The problem
What is needed is the exact text of each line in the listing below from the one with "[00:01:46.03]" up to and including the one with "[00:01:44.91 to 00:01:47.07]", and no pictures.

Data
BEGIN
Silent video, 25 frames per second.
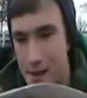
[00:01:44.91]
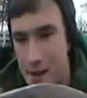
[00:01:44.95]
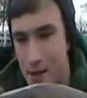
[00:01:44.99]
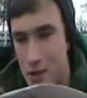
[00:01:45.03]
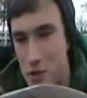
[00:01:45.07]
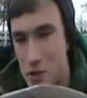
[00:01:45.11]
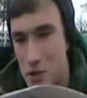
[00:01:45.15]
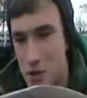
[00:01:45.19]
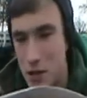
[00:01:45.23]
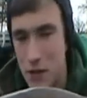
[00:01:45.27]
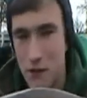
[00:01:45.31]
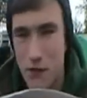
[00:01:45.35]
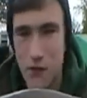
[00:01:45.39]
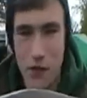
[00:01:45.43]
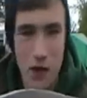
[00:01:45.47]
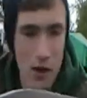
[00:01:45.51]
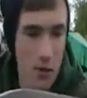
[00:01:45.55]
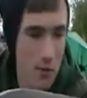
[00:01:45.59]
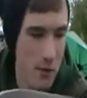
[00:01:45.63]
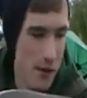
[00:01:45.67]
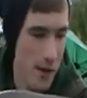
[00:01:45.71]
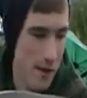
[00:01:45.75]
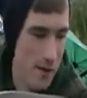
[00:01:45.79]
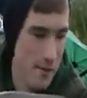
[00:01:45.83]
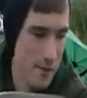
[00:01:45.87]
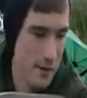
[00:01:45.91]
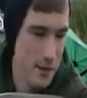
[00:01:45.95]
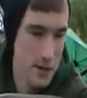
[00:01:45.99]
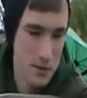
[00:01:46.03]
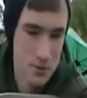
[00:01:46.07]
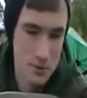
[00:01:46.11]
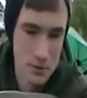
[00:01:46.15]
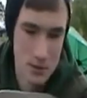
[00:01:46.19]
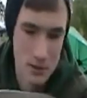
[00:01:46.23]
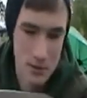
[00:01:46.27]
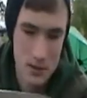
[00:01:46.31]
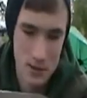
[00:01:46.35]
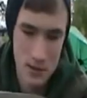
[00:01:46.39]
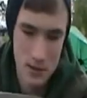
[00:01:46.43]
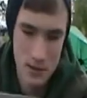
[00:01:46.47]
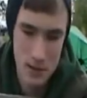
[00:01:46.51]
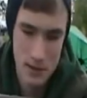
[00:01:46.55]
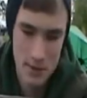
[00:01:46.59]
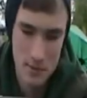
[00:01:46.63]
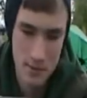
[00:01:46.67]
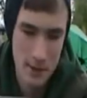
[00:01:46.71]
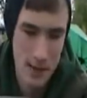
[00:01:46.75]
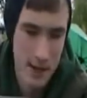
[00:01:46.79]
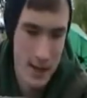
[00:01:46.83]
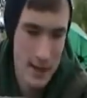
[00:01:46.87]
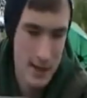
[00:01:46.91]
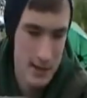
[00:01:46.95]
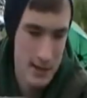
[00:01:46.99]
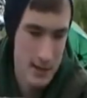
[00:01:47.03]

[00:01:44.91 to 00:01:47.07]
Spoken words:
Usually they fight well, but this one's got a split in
END
Response to this task
[00:01:46.03]
[00:01:46.07]
[00:01:46.11]
[00:01:46.15]
[00:01:46.19]
[00:01:46.23]
[00:01:46.27]
[00:01:46.31]
[00:01:46.35]
[00:01:46.39]
[00:01:46.43]
[00:01:46.47]
[00:01:46.51]
[00:01:46.55]
[00:01:46.59]
[00:01:46.63]
[00:01:46.67]
[00:01:46.71]
[00:01:46.75]
[00:01:46.79]
[00:01:46.83]
[00:01:46.87]
[00:01:46.91]
[00:01:46.95]
[00:01:46.99]
[00:01:47.03]

[00:01:44.91 to 00:01:47.07]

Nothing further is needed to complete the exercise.